仙台育英を離れて3年…「みんなドラフト上位で」 敵になっても繋がる絆、明大右腕の“野望”

2年の夏に全国制覇、3年夏も決勝で慶応高に敗れるも準V
高校時代のチームメートはいまも親友であり、同時にライバルでもある。東京六大学野球春季リーグで17日、明大・湯田統真投手(3年)が早大2回戦に先発し7回無失点の快投。宮城・仙台育英高時代の“元同僚たち”との対戦を制した。チームも10-3で勝ち、2連勝で勝ち点を獲得し、2季連続優勝の可能性をつないだ。
「わざと並べてきたのだと思いますが、そこは動揺せず、私情を挟まずにいきました」。湯田は試合後、そう振り返り苦笑した。相手の早大打線は「6番・指名打者」が2学年下の川尻結大捕手(1年)、7番が同級生の尾形樹人捕手(3年)、8番が1学年下の湯浅桜翼内野手(2年)。仙台育英高時代のチームメートが3人並んでいた。
両チーム無得点の2回には、1死から川尻を右飛に仕留め、尾形には味方のエラーで出塁を許したが、湯浅を低めいっぱいの145キロの速球で見逃し三振に斬って取った。
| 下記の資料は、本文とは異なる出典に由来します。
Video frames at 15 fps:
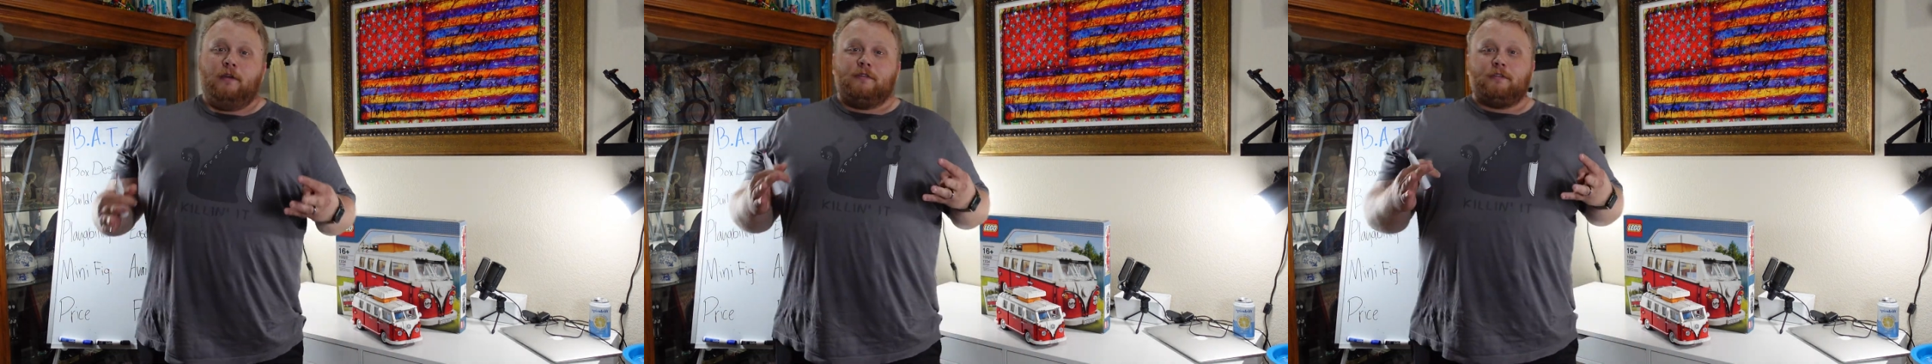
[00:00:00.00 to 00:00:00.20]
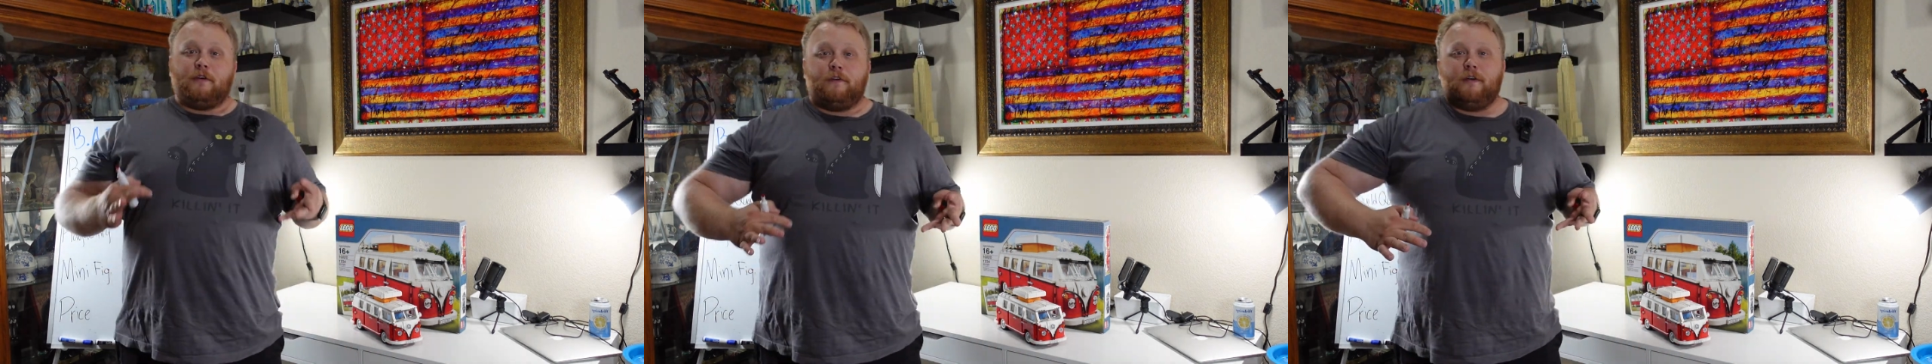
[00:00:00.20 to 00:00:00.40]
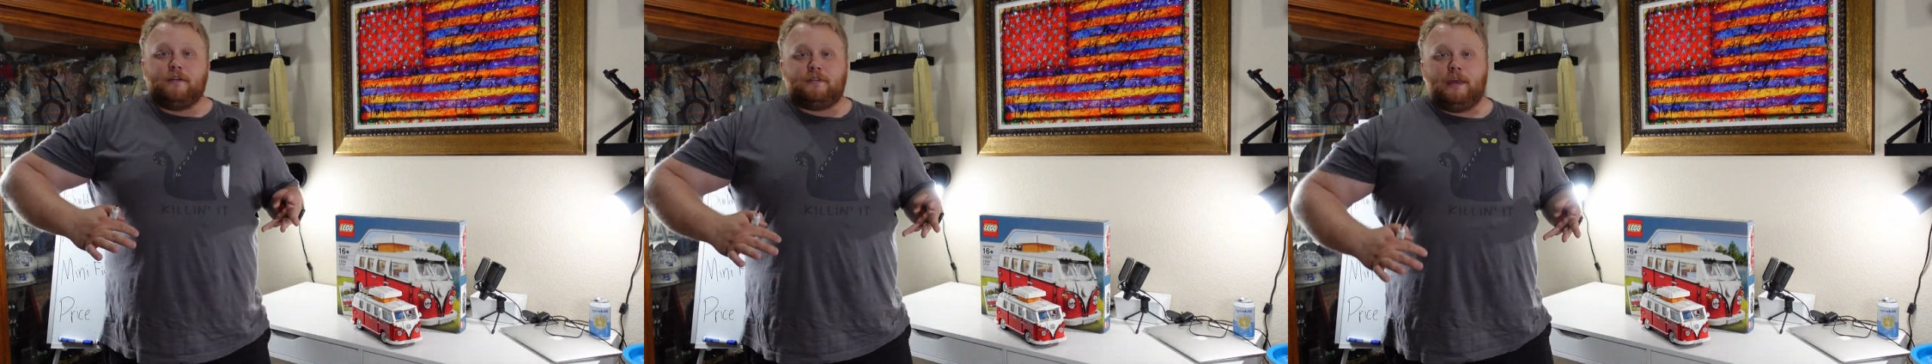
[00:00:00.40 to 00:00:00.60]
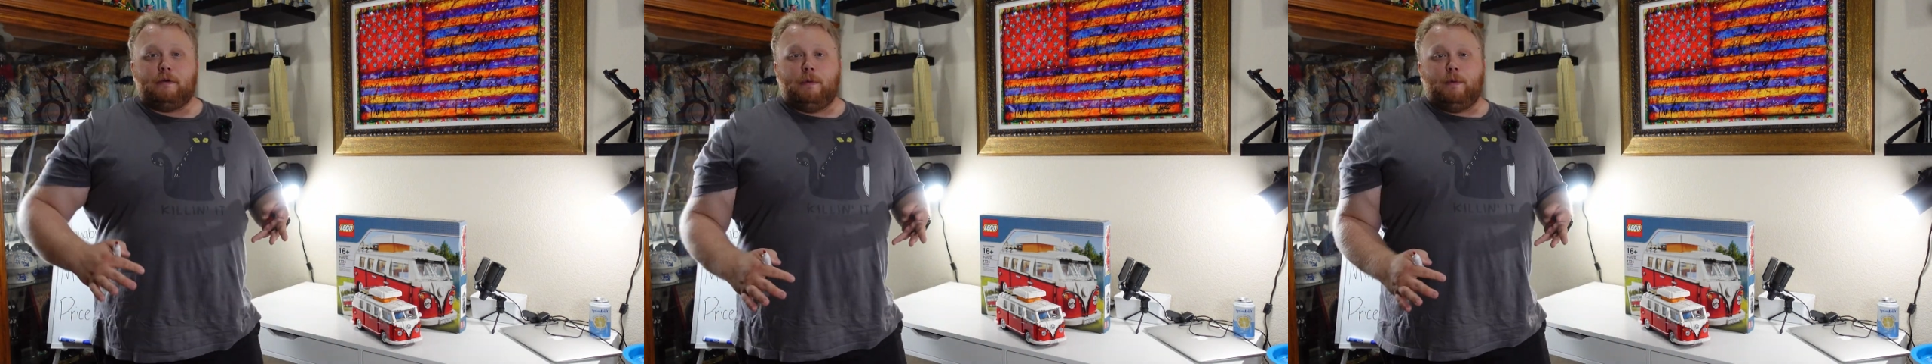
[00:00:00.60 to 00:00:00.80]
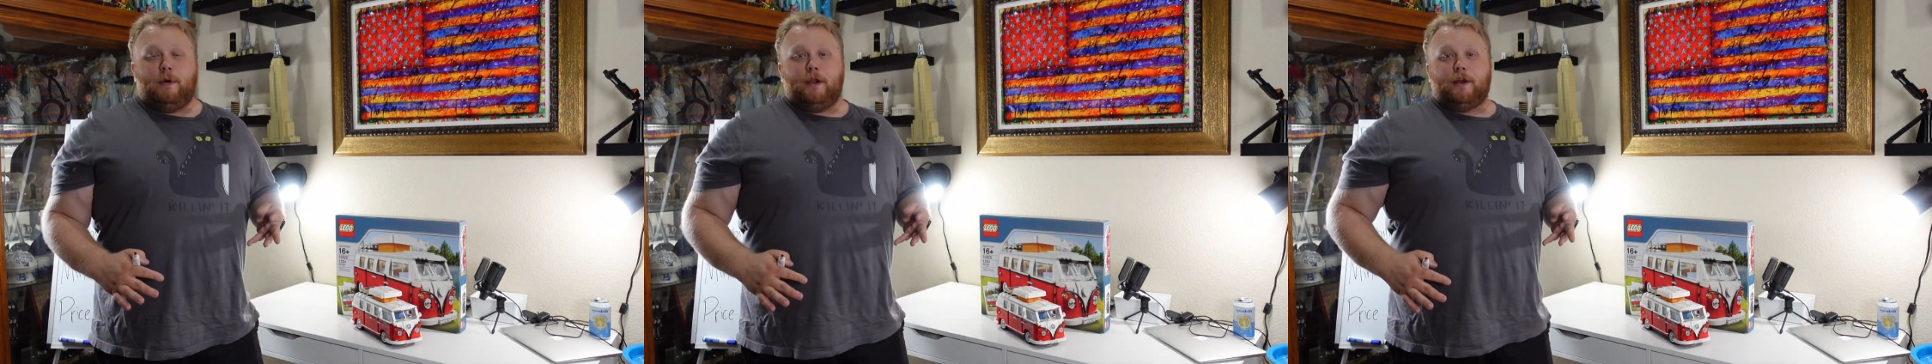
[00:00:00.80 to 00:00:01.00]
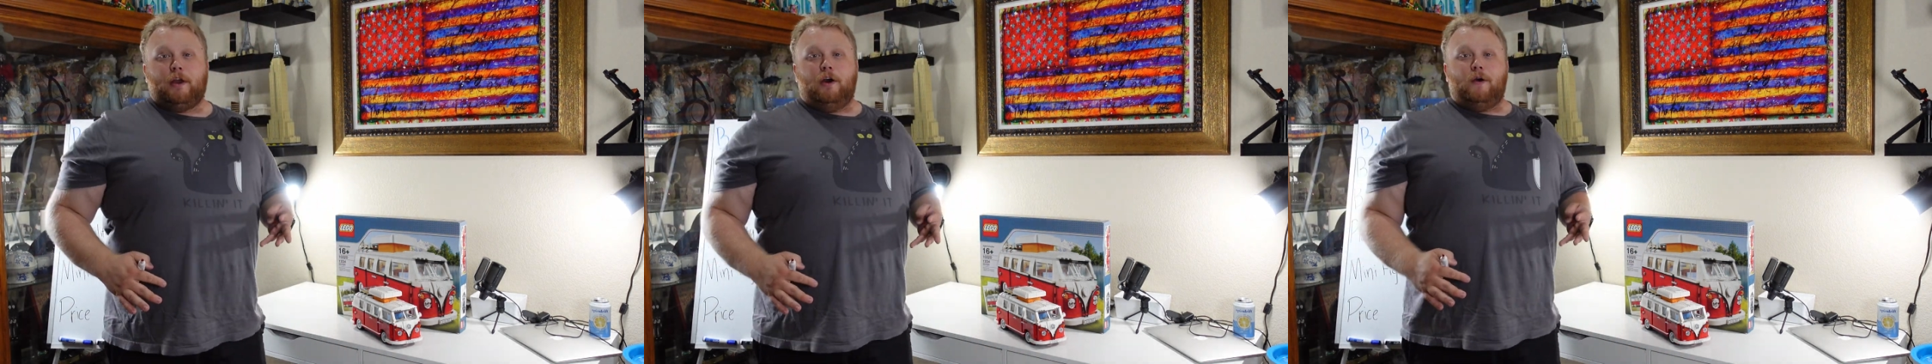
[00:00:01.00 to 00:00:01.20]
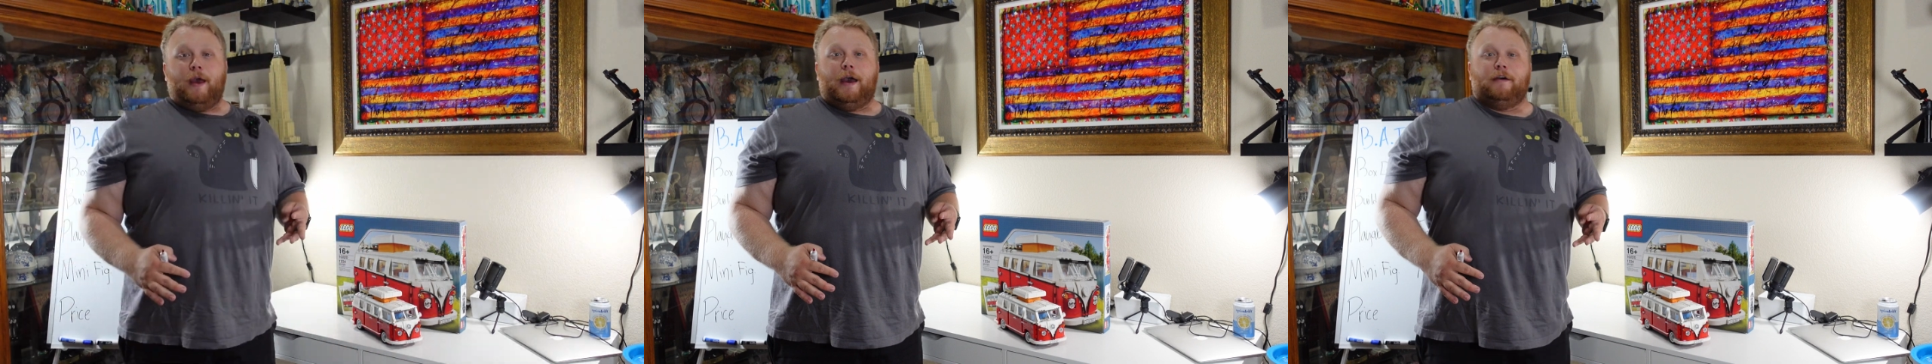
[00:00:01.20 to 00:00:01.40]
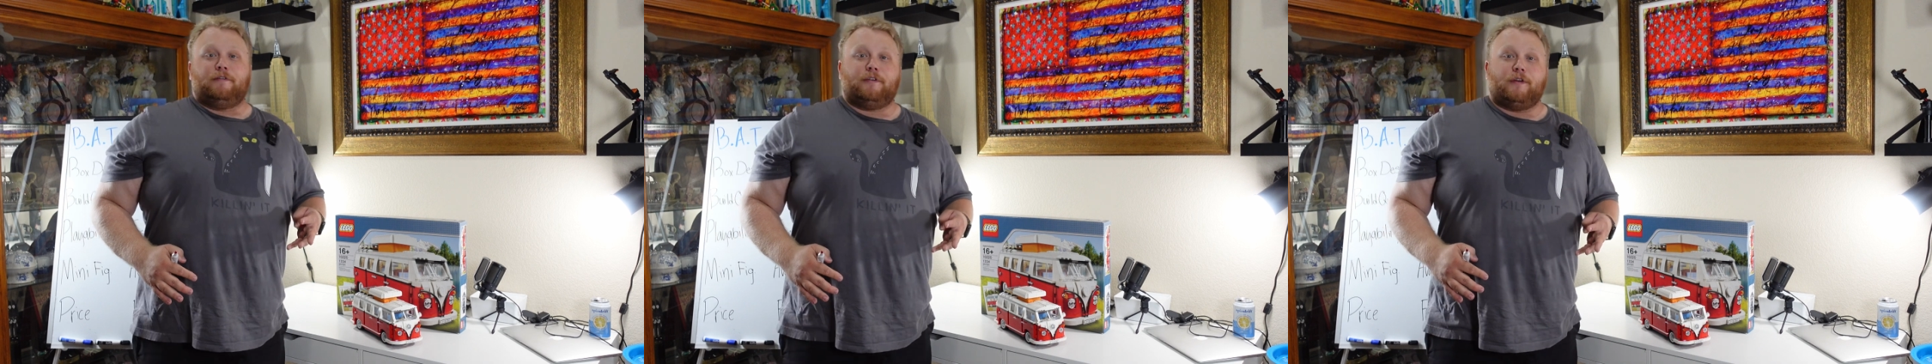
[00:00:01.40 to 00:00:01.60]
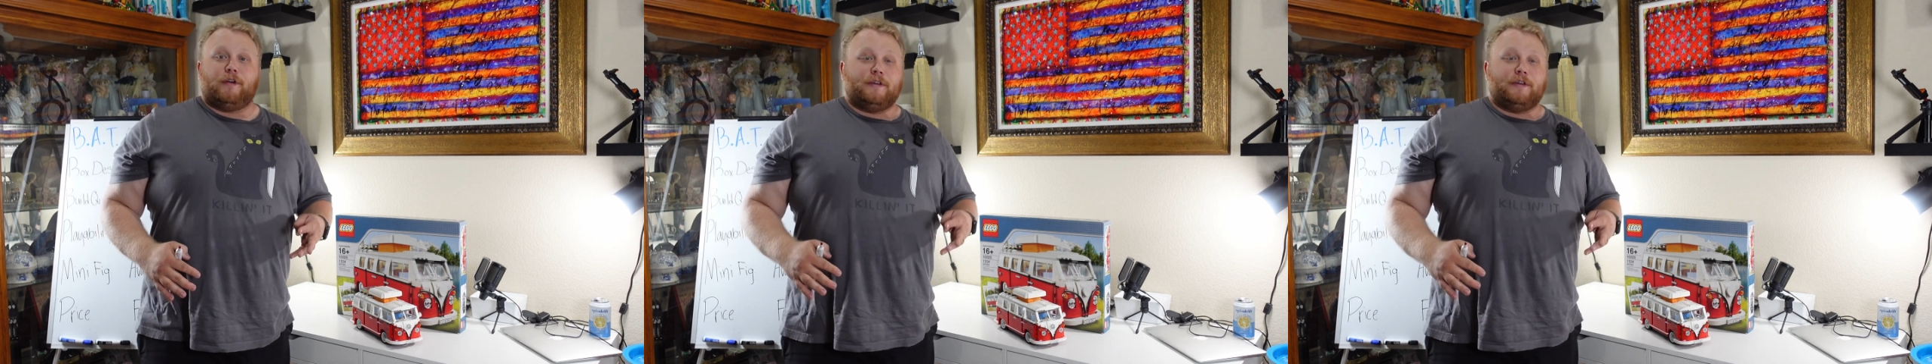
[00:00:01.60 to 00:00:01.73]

So first thing we want to go after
早大には同級生の高橋煌稀投手(3年)もいる。明大は前日の1回戦でその高橋煌に6回までノーヒットに抑えられていたが、終盤に打線が爆発し、9-4で先勝していた。
実は、湯田はこのカードが始まる直前、早大にいる仙台育英高時代の同級生とコミュニケーションアプリ「LINE」を通じて連絡を取っていた。「尾形から『そっちの1回戦の先発は誰?』と聞かれて、『俺ではない』と答えたのですが、向こうはちゃらんぽらんなことを言っていて、高橋だとは教えてくれなかった。明早戦はLINE上で始まっていました」とおどける。
湯田は仙台育英高2年の夏、全国制覇に貢献。3年夏は決勝で神奈川・慶応高に敗れたものの準優勝を果たした。高橋煌、仁田陽翔投手(立正大)とともに「150キロトリオ」と呼ばれていた。今も刺激を与えあう仲である。
「僕がスライダーピッチャーであることは高校時代の仲間にバレている」
この日は最速151キロのストレート、スライダー、チェンジアップを交えながら、カーブを多投。「僕がスライダーピッチャーであることは、高校時代のチームメートにバレていて、2ストライクを取ったら山を張ってくると思ったので、そこでカーブを使いました」。してやったりだ。
その湯田は、故障などもあって昨年までリーグ戦登板なし。今季ようやくチャンスをつかみ、いきなり開幕戦の東大1回戦の先発を任されると、6回6安打無失点に抑えた。しかし、慶大3回戦に先発した際、2点リードで迎えた2回に、先頭打者を1球もストライクが入らないまま四球を歩かせ、これをきっかけに逆転を許したことで戸塚俊美監督の信頼を失い、翌週の立大との対戦ではリリーフに回された。だから、この日は“汚名返上”を懸けたテストの意味合いを含んでいたのだ。
リーグ戦自己最多の95球を投げ、7回4安打1四球無失点。戸塚監督は「簡単に四球を出さなかったのがよかった。3ボールになっても粘って打ち取っていたので、そこは若干成長している」と評価しつつ、「できればカウント2-2までで終われるように、もう1つ上を目指してほしい」と注文もつけた。湯田自身も「3ボールにして自分を苦しめるところがあった。そこはもう少し改善できると思います」と反省した。
夢は来年の秋のドラフトで、高校時代の仲間たちと一緒に指名されプロ入りすること。「野球を続ける以上、プロにはなりたい。結果的に、仙台育英の選手がみんなドラフト上位で行ければいいなと思います」と声を弾ませる。成長とアピールの時間は、まだ1年以上残されている。